For years LW had absorbed from various accounts the idea that John Wilkes Booth, a popular actor of his day, killed President Lincoln primarily for political reasons and perhaps out of a johnny-come-lately shame at having avoided the battlefields himself. This book provides deep background on the Booth family dynamics, which were, to say the least, complex and tragic. It reveals that John Wilkes’ limited success as an actor never, in fact, approached that of his older brother Edwin. Edwin had picked up his craft directly from their talented, if oft-times deranged father, Shakespearean actor Junius Brutus Booth, while attending to him on grueling cross-country tours.
John Wilkes excelled at swordplay and could leap across a stage (talent enough for theater-goers in some far-flung towns), but he was too poor an actor to win over audiences in the larger, more cultured northern cities, which Edwin reserved for his own territory.
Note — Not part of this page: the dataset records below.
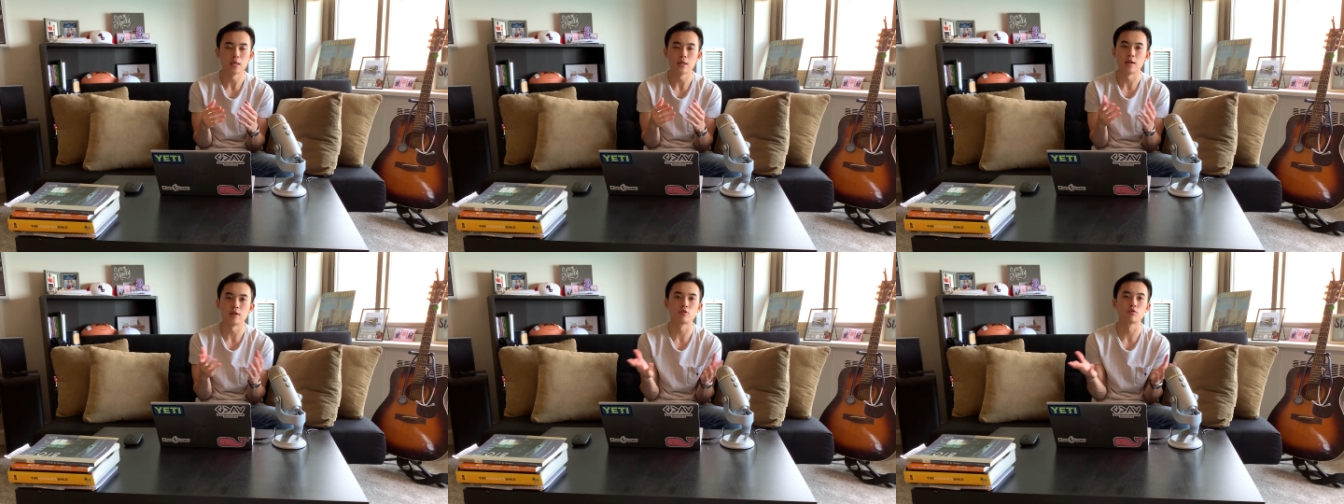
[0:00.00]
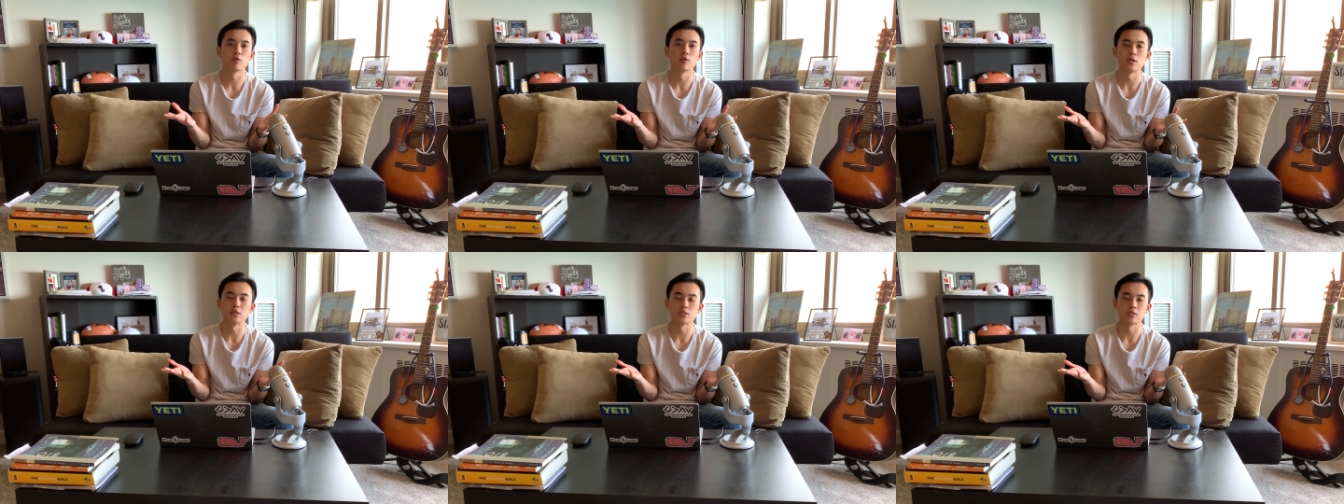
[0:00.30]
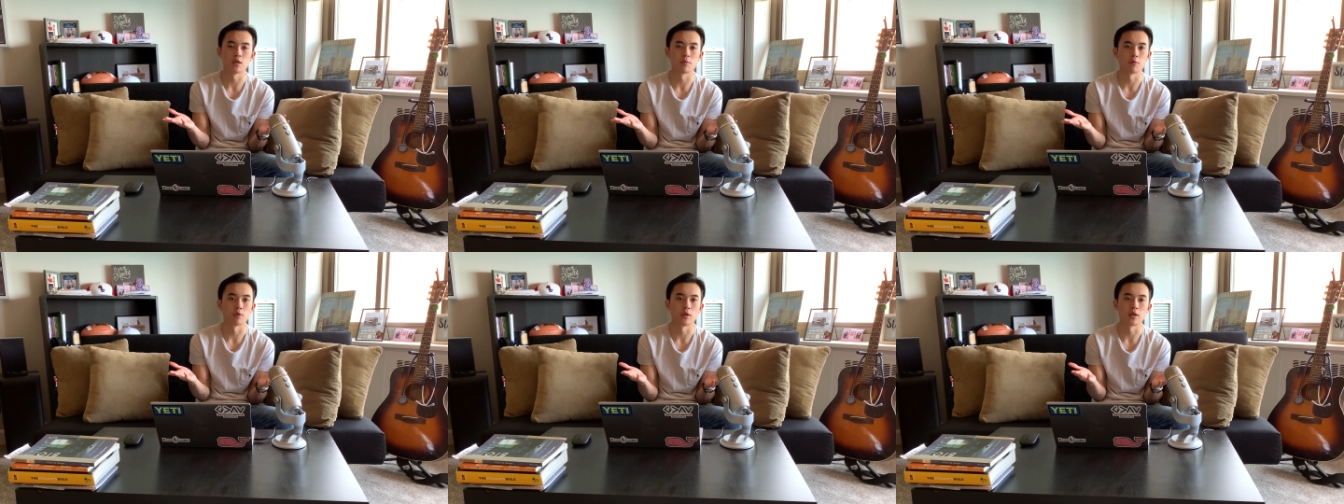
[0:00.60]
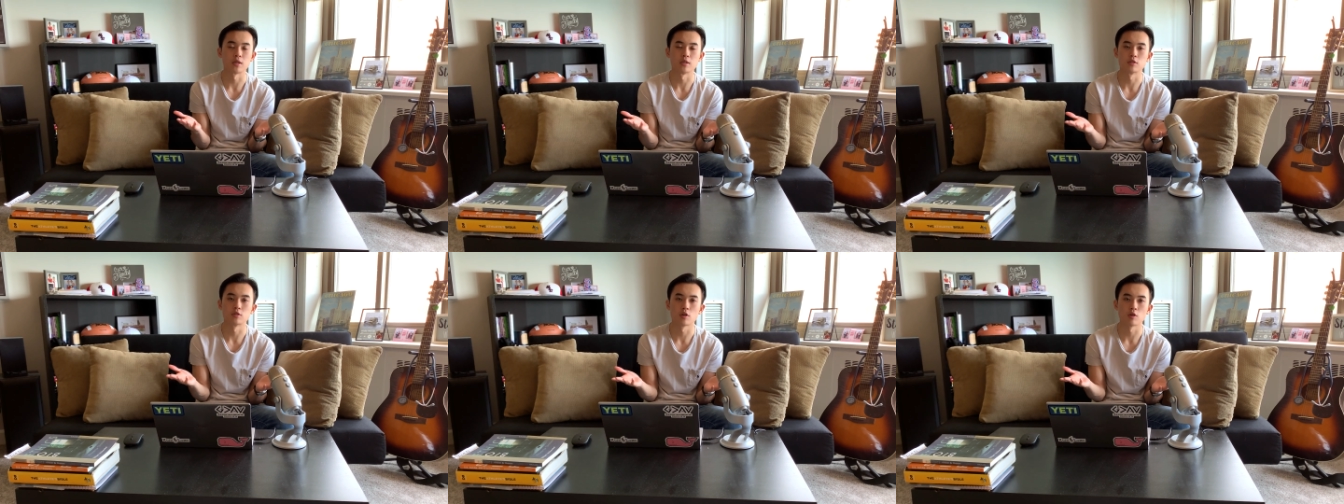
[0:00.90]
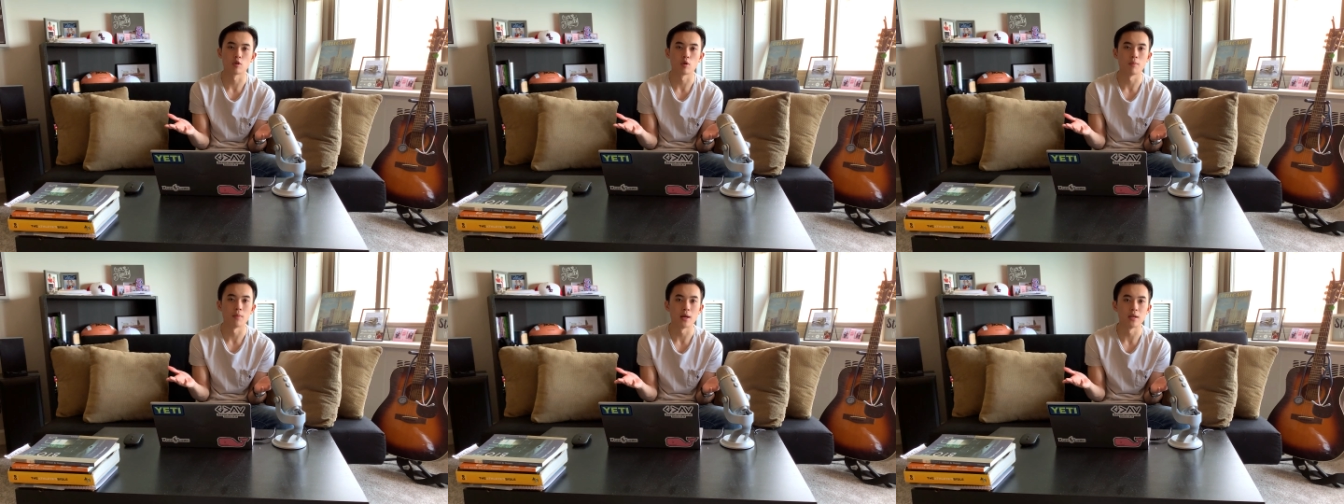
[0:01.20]
it's really similar like
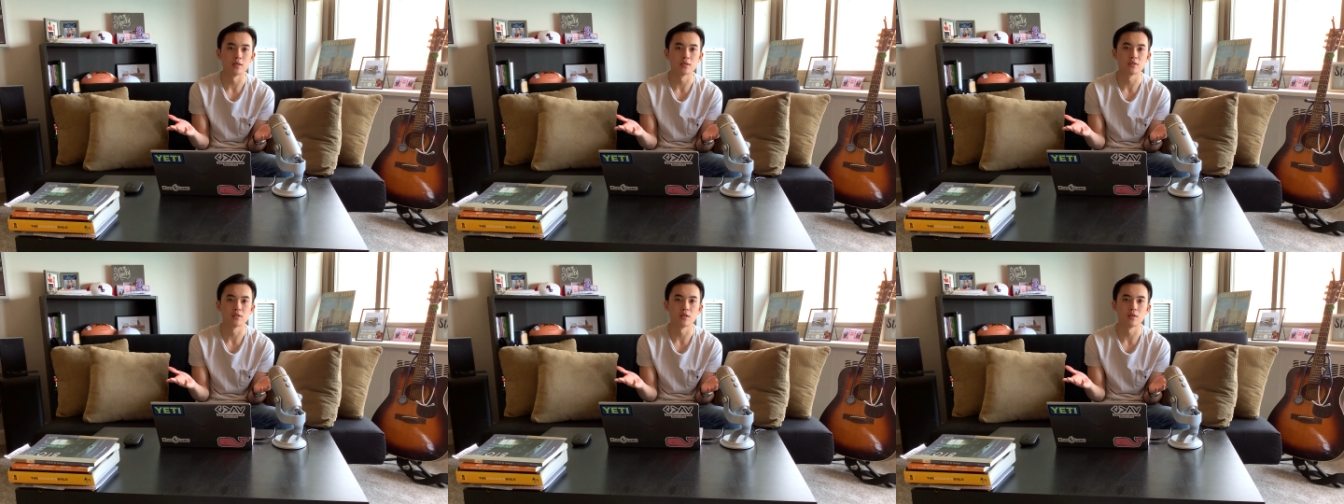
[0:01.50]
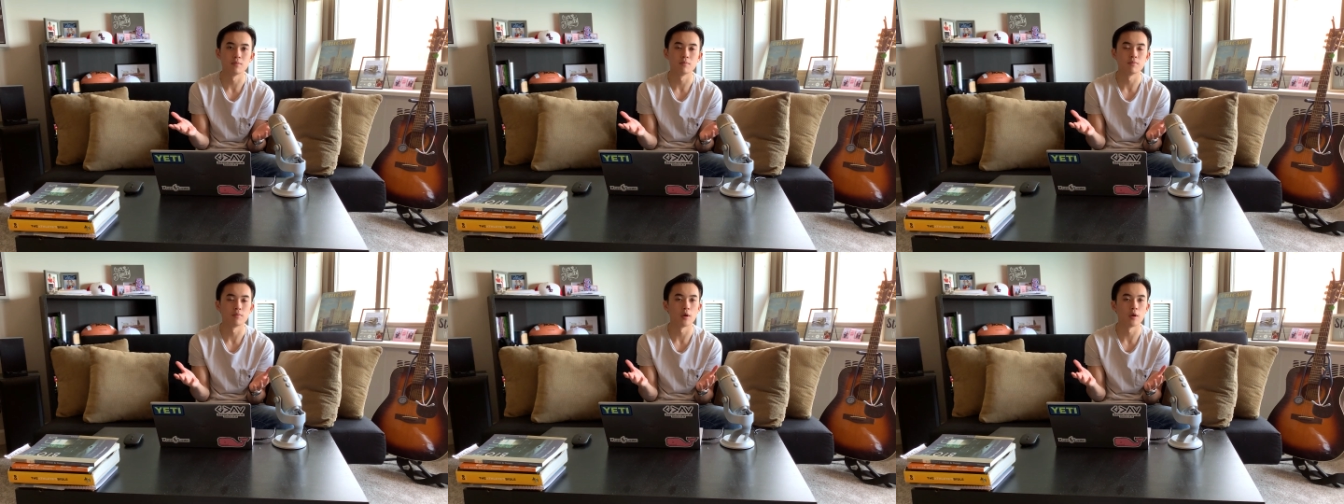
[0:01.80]
internal medicine.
Titone explores how a sibling rivalry with Edwin may have contributed to the warping of his high-strung younger brother into an assassin. She shows how the ongoing conflicts between the brothers mirrored those of a nation at war with itself. It’s fascinating stuff and could serve as a mini-course in 19th century American history. The lesser man’s fame, of course, would ultimately far eclipse that of his admired brother not through talent, but by an act of tyranny. No wonder that Edwin is the one who still haunts.
________
*LW prefers the word “resonances” to “haunts,” but, then, whose blog is it anyway?
**A year or two ago, LW found a sample of Ted Grossman’s handwriting online that matched well with this handwriting, but, of course, she’s no expert.